You are given a 0-indexed integer array amount of length 3 where amount[0], amount[1], and amount[2] denote the number of cold, warm, and hot water cups you need to fill respectively. Return the minimum number of seconds needed to fill up all the cups.
Example 1:
Input: amount = [1,4,2]
Output: 4
Explanation: One way to fill up the cups is:
Second 1: Fill up a cold cup and a warm cup.
Second 2: Fill up a warm cup and a hot cup.
Second 3: Fill up a warm cup and a hot cup.

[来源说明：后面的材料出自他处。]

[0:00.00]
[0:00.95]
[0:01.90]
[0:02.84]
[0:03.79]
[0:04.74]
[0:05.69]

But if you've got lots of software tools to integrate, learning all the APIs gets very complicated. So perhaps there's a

Second 4: Fill up a warm cup.
It can be proven that 4 is the minimum number of seconds needed.
Example 2:
Input: amount = [5,4,4]
Output: 7
Explanation: One way to fill up the cups is:
Second 1: Fill up a cold cup, and a hot cup.

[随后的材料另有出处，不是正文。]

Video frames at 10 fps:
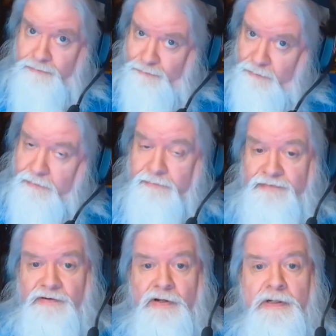
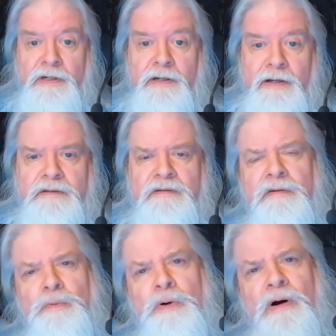fields, that
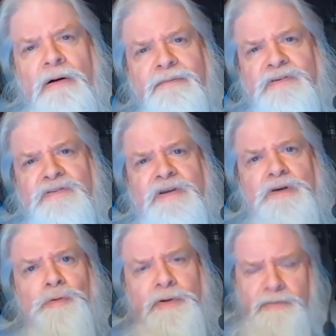there were obviously
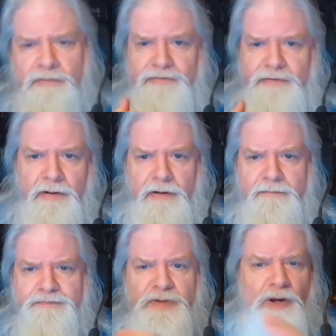critters, uh,
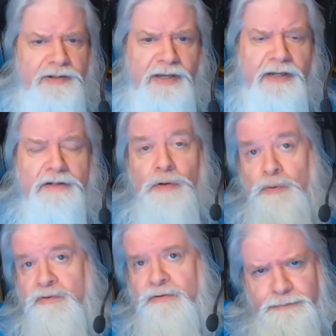not yet
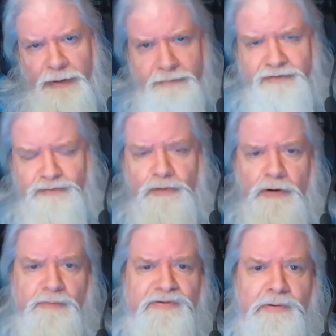known to published
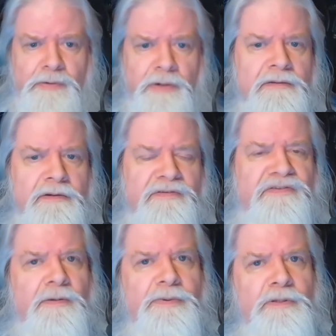Realmslore, that
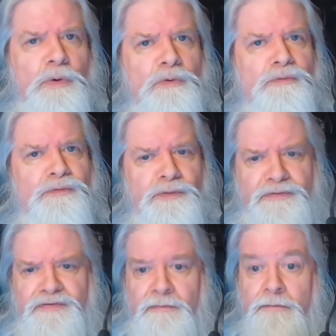some of the more
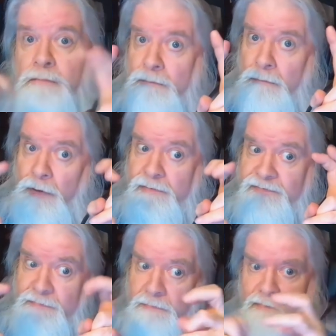fearsome
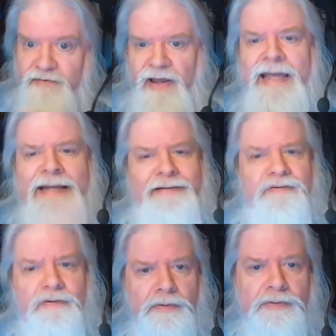monsters ate,
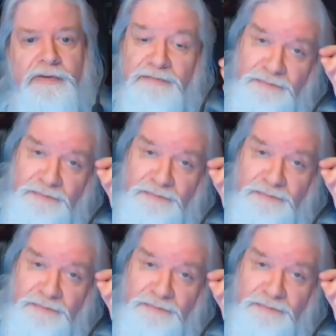or that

Second 2: Fill up a cold cup, and a warm cup.
Second 3: Fill up a cold cup, and a warm cup.
Second 4: Fill up a warm cup, and a hot cup.
Second 5: Fill up a cold cup, and a hot cup.
Second 6: Fill up a cold cup, and a warm cup.
Second 7: Fill up a hot cup.
Example 3:
Input: amount = [5,0,0]
Output: 5
Explanation: Every second, we fill up a cold cup.
Note:
amount.length == 3
0 <= amount[i] <= 100
解析
根据题意,有一个饮水机,可以分配冷水、温水和热水。 每一秒可以装满 2 杯不同类型的水,或 1 杯任何类型的水。给定一个长度为 3 的 0 索引整数数组 amount ,其中 amount[0], amount[1], and amount[2] 分别表示需要填充的冷水杯、温水杯和热水杯的数量。 返回填满所有杯子所需的最少秒数。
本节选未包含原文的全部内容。